Intermittent fasting seemed liked it might have some utility for the control of type 2 diabetes. It turns out that when subject to randomized control trials (considered the gold standard when researching the impact of a health treatment), the only diets that showed promise with the management of diabetes were vegan, vegetarian, or the Mediterranean diet.[1] Intermittent fasting was not effective in the management of diabetes and, not surprisingly, researchers have found that fasting increases the rate of hypoglycemia.[2]

The solution

So, let’s circle back to what you can do that doesn’t include starving or restriction. My suggestion for those trying to improve their overall eating habits are these tried and true strategies that I mentioned way back in November. Here’s a recap:

  1. Forget the diet trends and just re-engage with your food. What if the only goal was to enjoy every bite? I for one, am up to that challenge.
  2. Make your plate less of a science project and more of a pleasure. Yes, a pleasure! Look to countries in the developed world with lower rates of obesity – having the best quality, nicest looking food is a serious pursuit.
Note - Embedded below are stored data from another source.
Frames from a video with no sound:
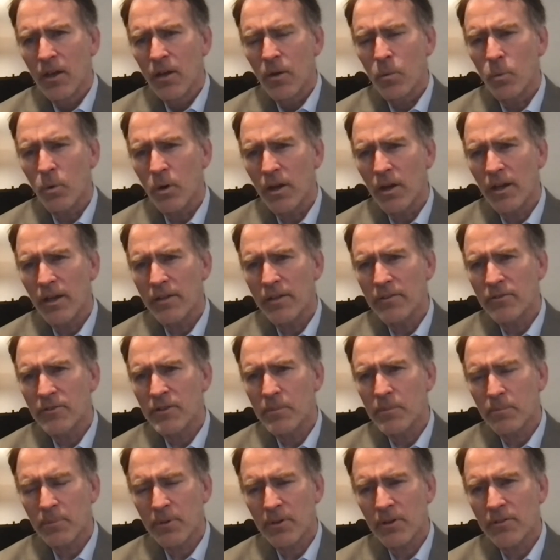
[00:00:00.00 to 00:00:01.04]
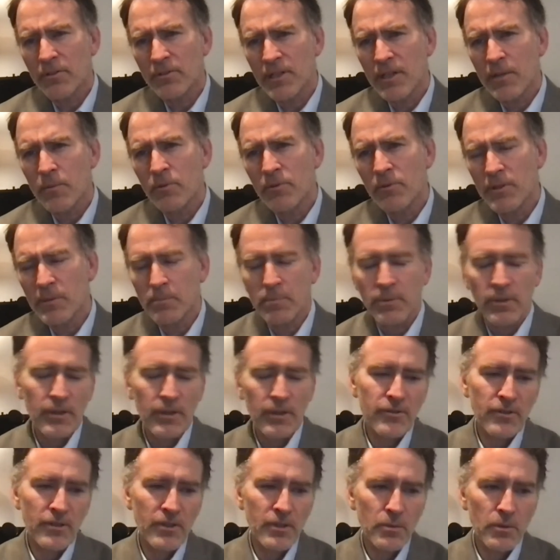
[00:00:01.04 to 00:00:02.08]
was the person, he was the
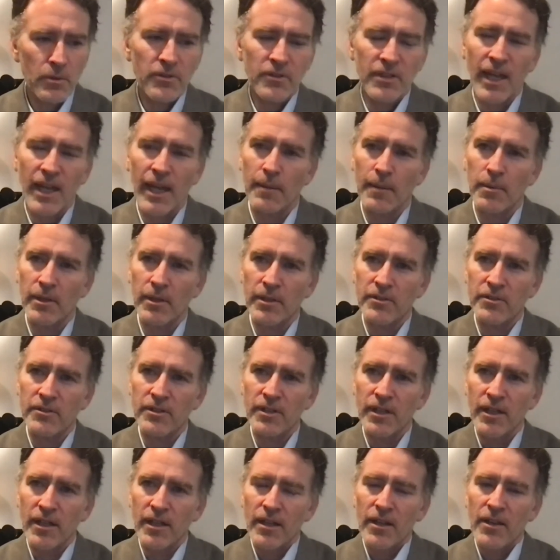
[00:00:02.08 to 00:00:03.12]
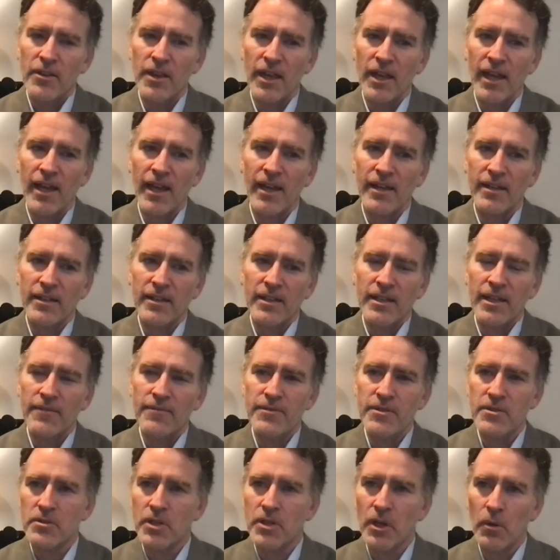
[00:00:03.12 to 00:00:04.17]
person who established that if
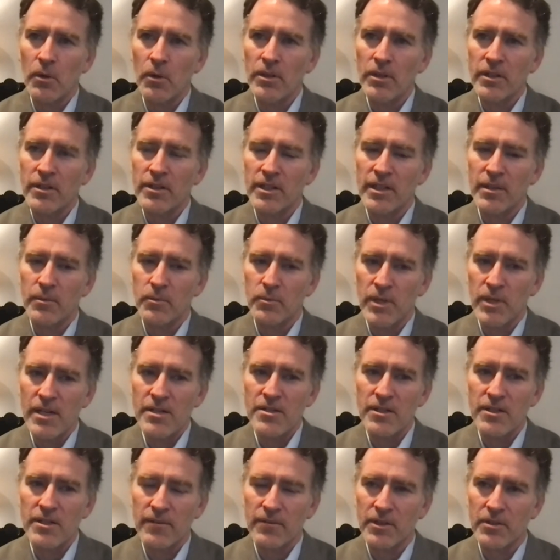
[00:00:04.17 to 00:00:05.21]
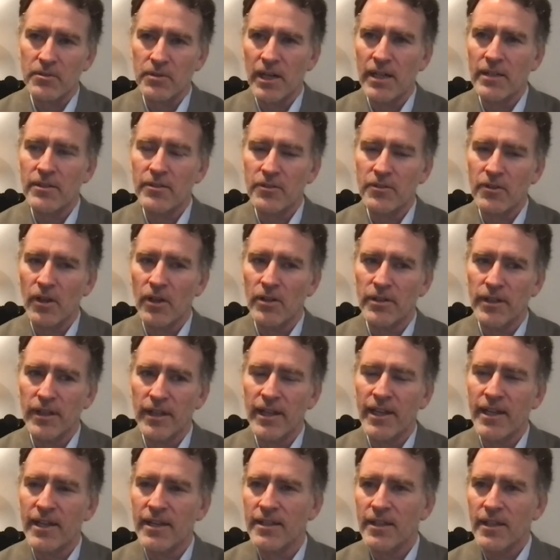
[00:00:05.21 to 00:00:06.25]
you go into the region of the Great Salt
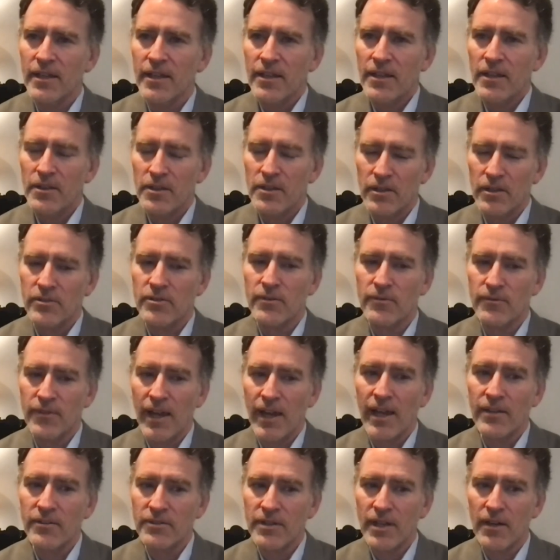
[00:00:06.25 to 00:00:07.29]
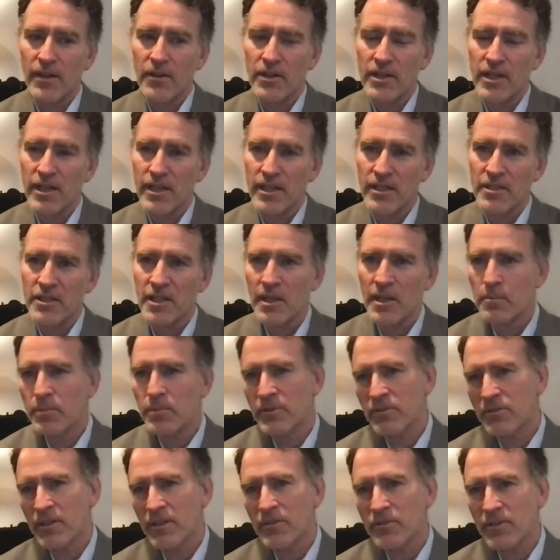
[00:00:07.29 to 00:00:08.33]
Lake, there's a vast area
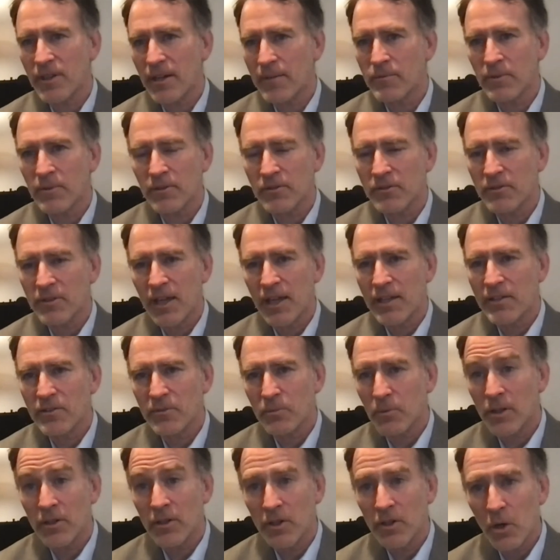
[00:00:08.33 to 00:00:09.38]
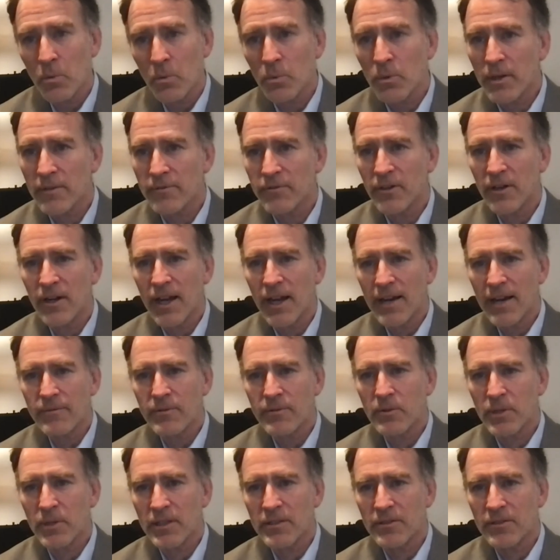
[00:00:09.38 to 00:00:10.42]
encompassing several states where no river ever
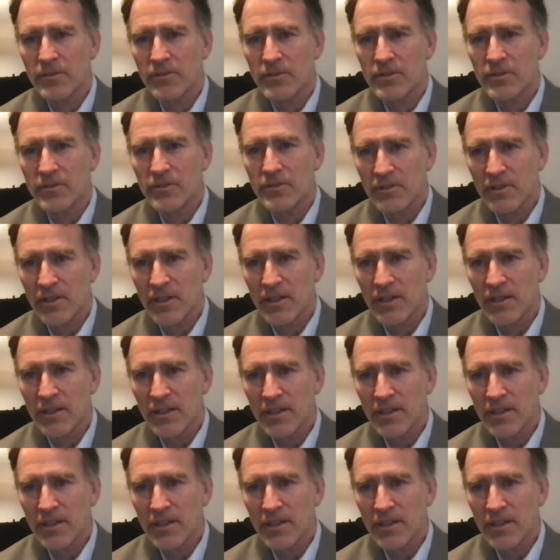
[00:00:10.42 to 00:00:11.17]
reaches the sea.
Your food is not carbs, fat, and proteins. It is an experience, it connects you with family, and it brings friends together. Let’s end the love-hate relationship and start really enjoying our food again. This leads me to my next point…
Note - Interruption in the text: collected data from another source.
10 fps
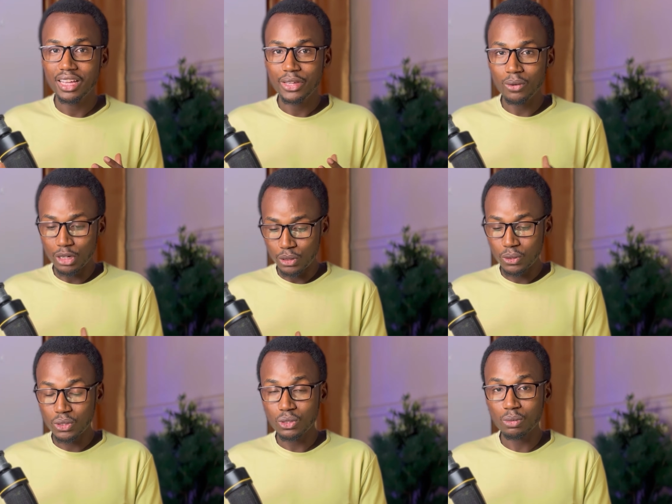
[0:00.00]
you can
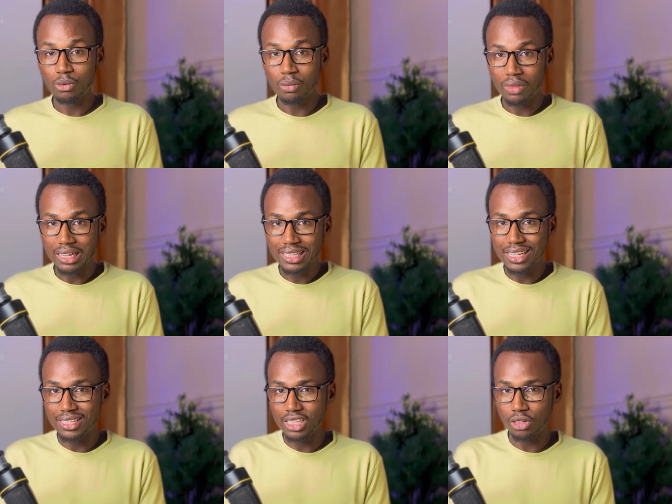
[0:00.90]
just choose from that
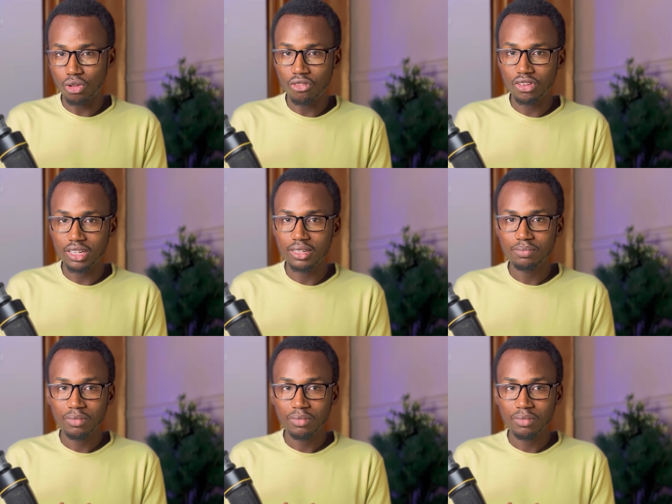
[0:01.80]
and start offering.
  1. Focus on how you are eating rather than just what you are eating. How many meals, coffees, and other drinks do you consume while on your phone, standing, walking, sitting in front of a TV, reading a paper, or driving a car?
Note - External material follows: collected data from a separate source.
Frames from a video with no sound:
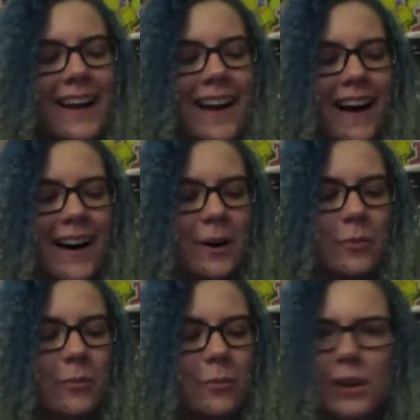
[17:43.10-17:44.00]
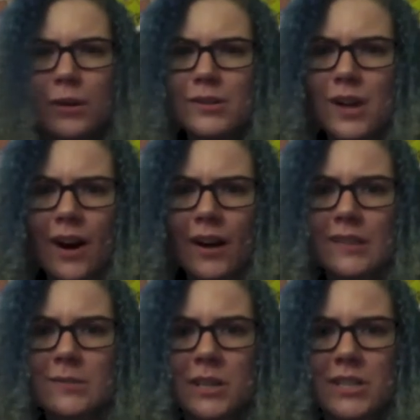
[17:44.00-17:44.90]
We don't talk
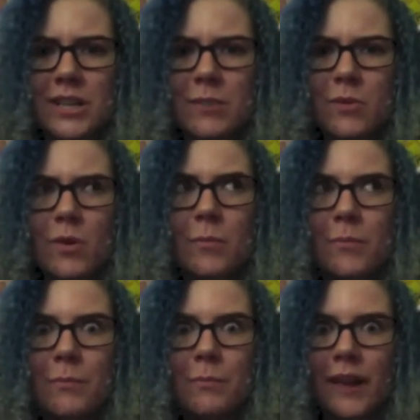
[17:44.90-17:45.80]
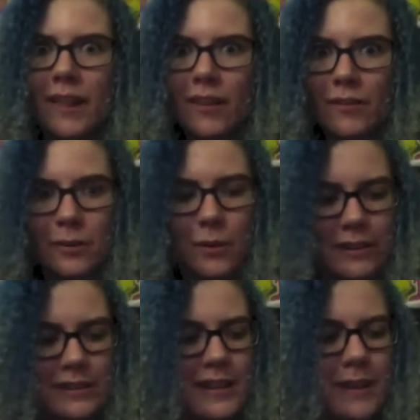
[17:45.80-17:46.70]
as much anymore, but I love you all
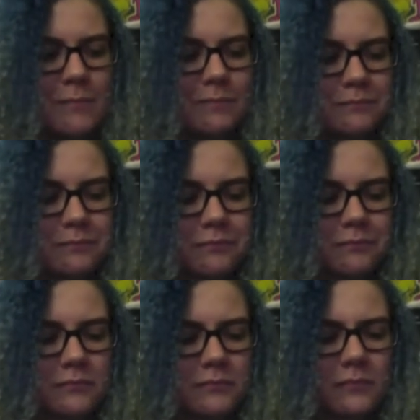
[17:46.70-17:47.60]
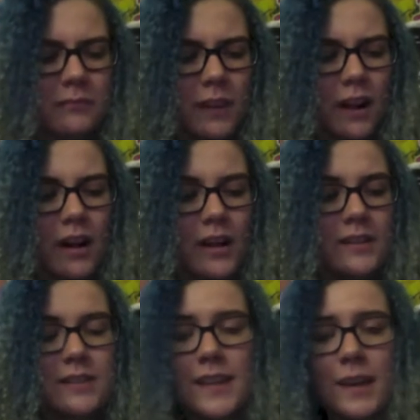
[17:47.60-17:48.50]
the same.
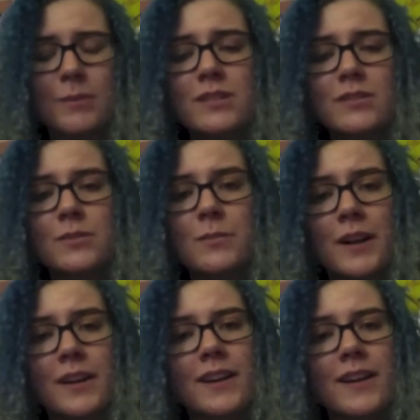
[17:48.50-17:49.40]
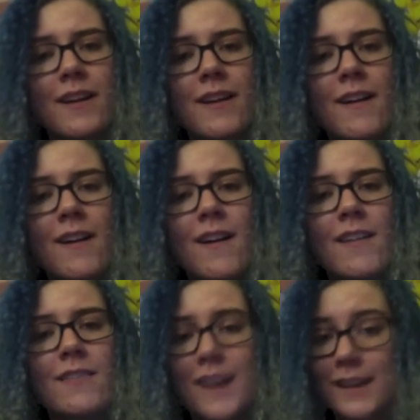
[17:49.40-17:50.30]
Take Me to Shippuden,
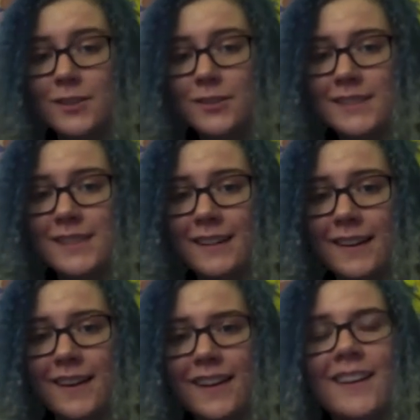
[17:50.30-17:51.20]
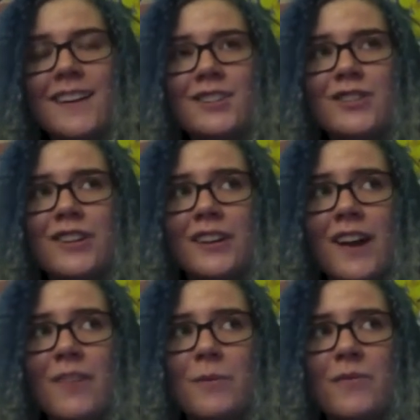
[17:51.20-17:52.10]
that's Christina. She and
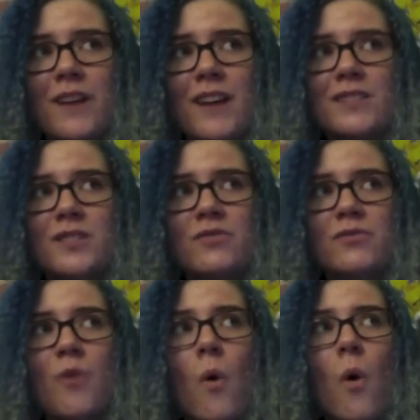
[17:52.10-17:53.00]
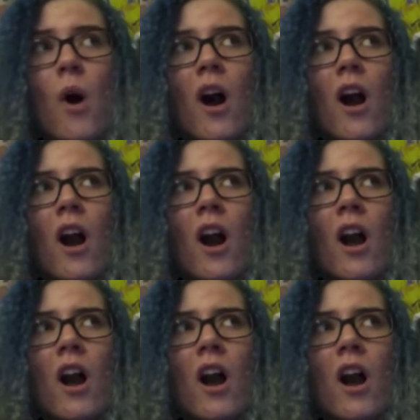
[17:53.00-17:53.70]
I have been friends for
What would happen if you changed your focus to allow yourself to eat anything you wanted, as long as it was eaten slowly, with no distractions, and while sitting at a table? Try this the next time you’re planning to eat a chocolate bar – I guarantee it will be much different experience than when you are distracted by something else.

  1. Use the same marketing tactics as the food companies, but in your home. Think of all the subtle (and not so subtle) food advertising that surrounds us all. Have you ever wondered why there is food at the gas station? Why the candy section in a grocery store is right near the checkout?

You can use these same “nudges” in your own life: Move your vegetables from the hidden drawer in the bottom of fridge to the top shelf (better yet, cut them up and store them in a transparent container). Put out a fruit bowl, set a beautiful table, and move healthy choices into sight.

  1. Be kind to yourself. Change is hard and takes time. Let’s face it, we live in an “obesogenic” environment. There are cues all around us to eat processed food, to eat when we aren’t hungry, and to eat more than we need to fulfill our calorie requirements.

A healthy diet truly starts by just keeping it simple. So, this week make a deal with yourself to re-engage with your food, try something new in the produce section, cook whenever possible, and give yourself permission to truly love what you eat.

And, if you want to explore establishing a new healthy habit this fall, join us for our free Five-Day Healthy Habit Challenge starting September 16th. You can sign up here.

Your sister in health,


[1] Papamichou D, Panagiotakos DB, & Itsiopoulos C. (2019). Dietary patterns and management of type 2 diabetes: A systematic review of randomised clinical trials. Nutrition, Metabolism, and Cardiovascular Diseases : NMCD, 29(6), 531-543.

[2] Corley, B. T., Carroll, R. W., Hall, R. M., Weatherall, M., Parry-Strong, A., & Krebs, J. D. (2018). Intermittent fasting in Type 2 diabetes mellitus and the risk of hypoglycaemia: a randomized controlled trial. Diabetic Medicine: A Journal Of The British Diabetic Association, 35(5), 588–594.